▶ **Work request**: Line by line, transcribe the records exactly.

--

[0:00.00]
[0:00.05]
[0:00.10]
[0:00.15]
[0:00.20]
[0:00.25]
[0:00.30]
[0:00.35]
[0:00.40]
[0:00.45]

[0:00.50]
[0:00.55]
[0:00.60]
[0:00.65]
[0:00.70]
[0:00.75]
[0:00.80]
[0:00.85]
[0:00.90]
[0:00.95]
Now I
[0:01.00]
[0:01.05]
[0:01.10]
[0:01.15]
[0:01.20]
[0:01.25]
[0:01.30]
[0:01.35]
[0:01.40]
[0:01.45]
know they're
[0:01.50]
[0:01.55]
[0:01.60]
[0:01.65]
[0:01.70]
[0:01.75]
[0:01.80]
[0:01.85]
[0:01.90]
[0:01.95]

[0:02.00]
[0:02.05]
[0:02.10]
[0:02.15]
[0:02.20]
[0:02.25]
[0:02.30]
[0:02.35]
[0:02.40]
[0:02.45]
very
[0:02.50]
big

--

▶ **Answer for the task**:
[0:00.00]
[0:00.05]
[0:00.10]
[0:00.15]
[0:00.20]
[0:00.25]
[0:00.30]
[0:00.35]
[0:00.40]
[0:00.45]

[0:00.50]
[0:00.55]
[0:00.60]
[0:00.65]
[0:00.70]
[0:00.75]
[0:00.80]
[0:00.85]
[0:00.90]
[0:00.95]
Now I
[0:01.00]
[0:01.05]
[0:01.10]
[0:01.15]
[0:01.20]
[0:01.25]
[0:01.30]
[0:01.35]
[0:01.40]
[0:01.45]
know they're
[0:01.50]
[0:01.55]
[0:01.60]
[0:01.65]
[0:01.70]
[0:01.75]
[0:01.80]
[0:01.85]
[0:01.90]
[0:01.95]

[0:02.00]
[0:02.05]
[0:02.10]
[0:02.15]
[0:02.20]
[0:02.25]
[0:02.30]
[0:02.35]
[0:02.40]
[0:02.45]
very
[0:02.50]
big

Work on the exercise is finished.